Les deux premiers duels entre les deux hommes n’ont pas déçu. Une victoire dans chaque camp, d’abord à Wimbledon pour Hubert Hurkacz (2-6, 7-6, 3-6, 6-3, 6-3) en 5 manches, ensuite à Toronto en faveur de Daniil Medvedev, en 3 sets (2-6, 7-6, 7-6). Les deux joueurs ne sont donc pas si éloignés l’un de l’autre en termes de niveau de jeu, tout comme en fiche de naissance (25 ans pour le Russe, 24 ans pour le Polonais), ainsi que dans leur profil athlétique (1m98 et 83 kilos, 1m96 et 81 kilos). Le CV penche en revanche assez nettement en faveur du N°2 mondial, auréolé de son premier sacre en Majeur lors du dernier US Open, un trophée prestigieux faisant suite à deux autres finales en Grand Chelem (US Open 2019 et Open d’Australie 2021), un titre au Masters (2020) et 4 supplémentaires en Masters 1000 (Cincinnati 2019, Shanghai 2019, Paris 2020 et Toronto 2021). De l’autre côté du filet, c’est moins bien, même si ça commence à ressembler à quelque chose : cette saison, le N°9 mondial a glané son premier Masters 1000 (Miami) et atteint le dernier carré à Wimbledon et Paris-Bercy, sans oublier un quart de finale à Indian Wells. Ce qui pourrait réduire les chances de Medvedev, c’est son état physique, légèrement à la baisse, comme il l’a avoué lui-même après son revers en huitième de finale à Indian Wells, et comme on a pu s’en apercevoir en finale du Rolex Paris Masters. Sur le plan nerveux, il n’est jamais facile d’enchaîner après un premier grand trophée tel que Flushing Meadows, demandez à Dominic Thiem. En revanche, même si Hurkacz a récemment montré qu’il était un sérieux prétendant en indoor (titre à Metz et défaite au tie-break du troisième set contre Novak Djokovic à Bercy), le Polonais va découvrir le Tournoi des Maîtres. Pas de montée en puissance, pas le temps de se chauffer, il faut tout de suite être au taquet contre la crème de la crème. Souvent, il est assez délicat pour les  novices de frapper un grand coup d’entrée. C’est pourquoi le statut de favori de Daniil Medvedev est entièrement justifié, même s’il ne serait pas illogique de voir Hurkacz lui poser des problèmes, surtout s’il est solide sur ses engagements. On attendra de voir aussi la vitesse exacte de la surface, car si elle est aussi lente qu’à l’Accor-Arena de Paris, le Russe aura encore une fois du mal à terminer les échanges.   

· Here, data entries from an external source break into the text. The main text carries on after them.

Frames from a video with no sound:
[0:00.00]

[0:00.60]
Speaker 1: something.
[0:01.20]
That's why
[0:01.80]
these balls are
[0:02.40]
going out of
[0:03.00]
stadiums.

Daniil Medvedev : "En arrivant à Paris l'année dernière, je me sentais complètement hors de forme, en manque de confiance et pas sûr de ce que je pouvais accomplir lors des deux derniers tournois de l'année. J'ai trouvé mon tennis et ma confiance pour les gagner tous les deux, et bien sûr, j'ai battu Novak [Djokovic], Rafa [Nadal] et Dominic [Thiem] lors de la finale du Masters. Trois matchs vraiment difficiles. C'était incroyable et cela m'a donné confiance en l'Australie. En re-regardant ces matchs sur YouTube, la confiance est décuplée. Toute cette année, je savais que je pouvais battre les meilleurs joueurs du monde."

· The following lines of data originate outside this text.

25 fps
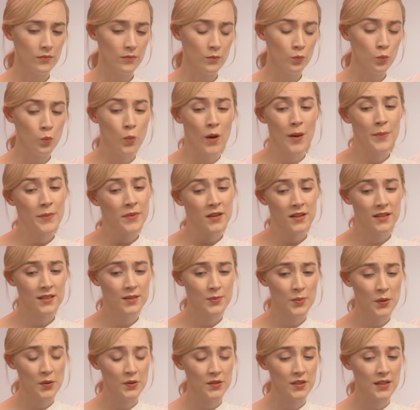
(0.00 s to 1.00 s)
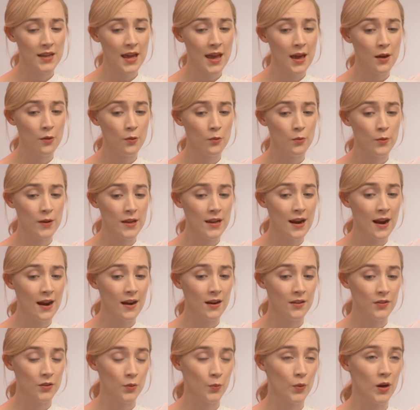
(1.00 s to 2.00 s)
women, I suppose, and how we
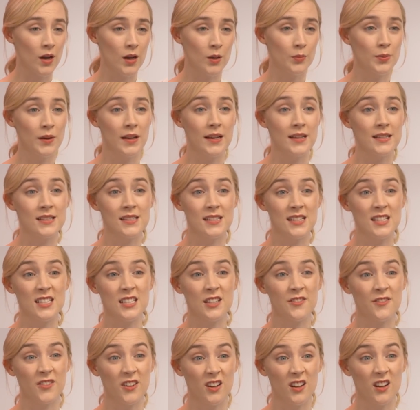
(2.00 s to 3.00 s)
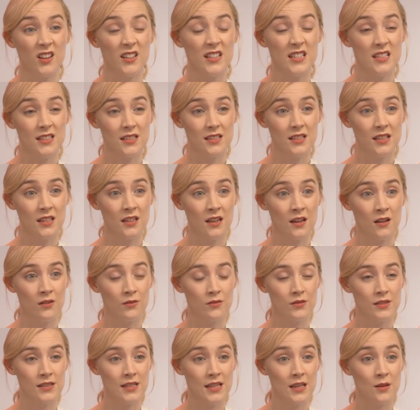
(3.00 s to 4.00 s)
are in the workplace in a different light, you
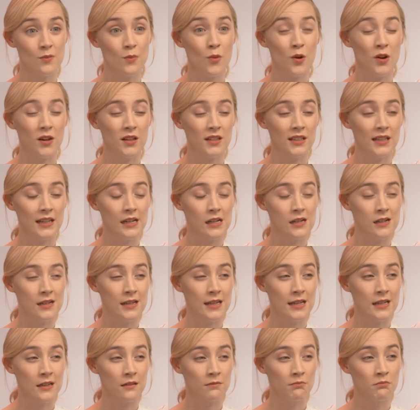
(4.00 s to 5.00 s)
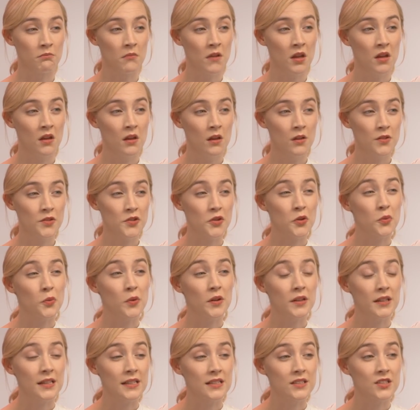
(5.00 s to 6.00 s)
know, see it more clearly and sort of
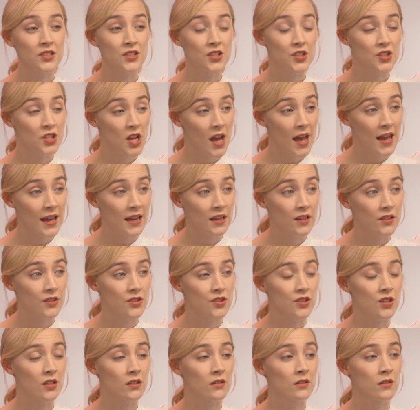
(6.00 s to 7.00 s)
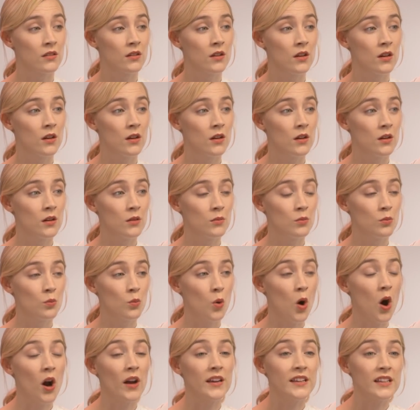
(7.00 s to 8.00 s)
what needs to change and
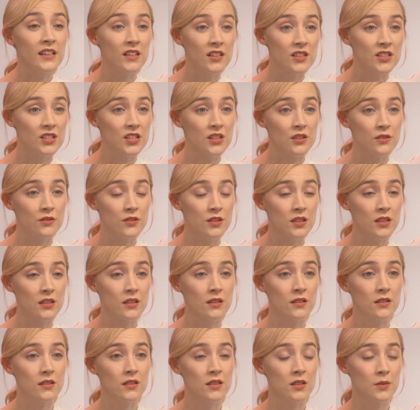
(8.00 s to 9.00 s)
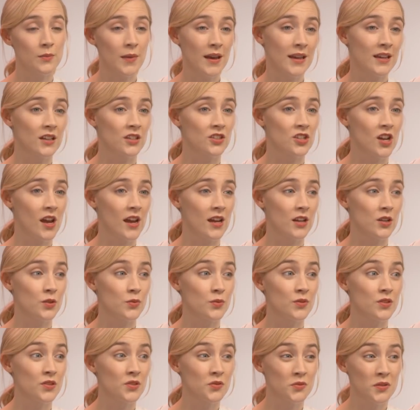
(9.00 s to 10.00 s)
what I can do to make a change,
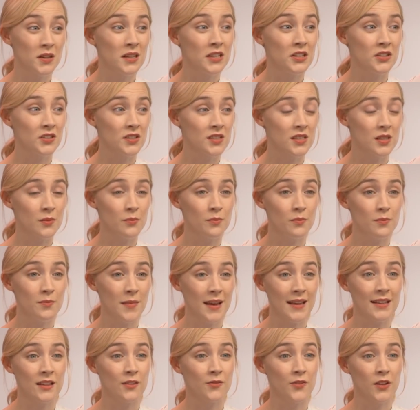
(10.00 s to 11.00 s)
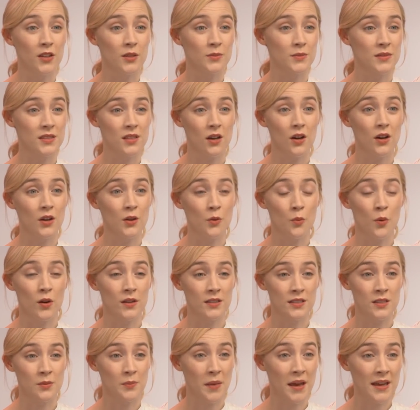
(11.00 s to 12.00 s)
which is really just to make the films that I
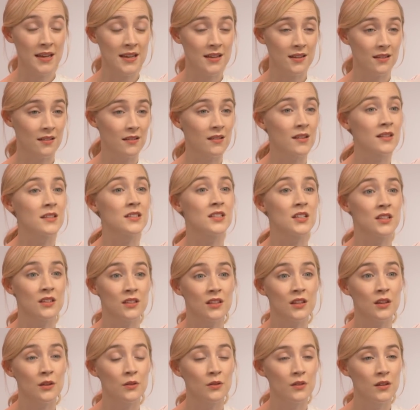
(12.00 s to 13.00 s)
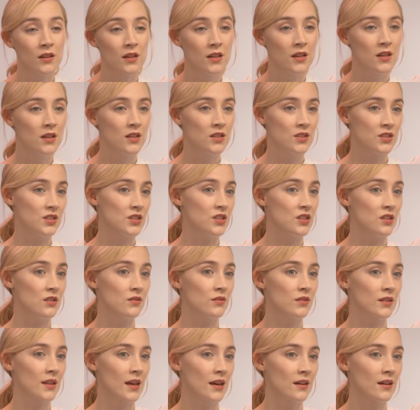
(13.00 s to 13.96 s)
want to make and continue doing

Lœil de Florent Serra : C’est tout-à-fait logique que Daniil Medvedev soit largement favori, étant donnés ses récents résultats tel son sacre à l’US Open et sa finale au Rolex Paris Masters. Après, il ne faut pas oublier qu’entre les deux hommes, cela a toujours été serré, à Wimbledon comme à Toronto. Je vois le Russe s’imposer, dans un contexte comme le Masters, mais ce n’est pas impossible que sur dur intérieur, si Hubert Hurkacz sert bien, ce dernier parvienne à lui prendre un set ou le pousser dans des jeux décisifs. Mais sur le jeu pur, Medvedev couvre mieux son terrain et rate moins. Je ne vois pas d’intérêt à aller sur le Russe vu les cotes d'autant que Hurkacz est tout à fait capable de marquer au moins 9 ou 10 jeux même dans un match en deux sets. En tout cas, d'après mes informations de mes contacts sur place, la surface serait un peu plus rapide que celle de Bercy. En même temps c'était pas difficile. Les conditions de jeu ne seront pas ultra rapides comme à l'US Open mais un peu rapides, ce qui devrait plaire à la fois à Medvedev et Hurkacz.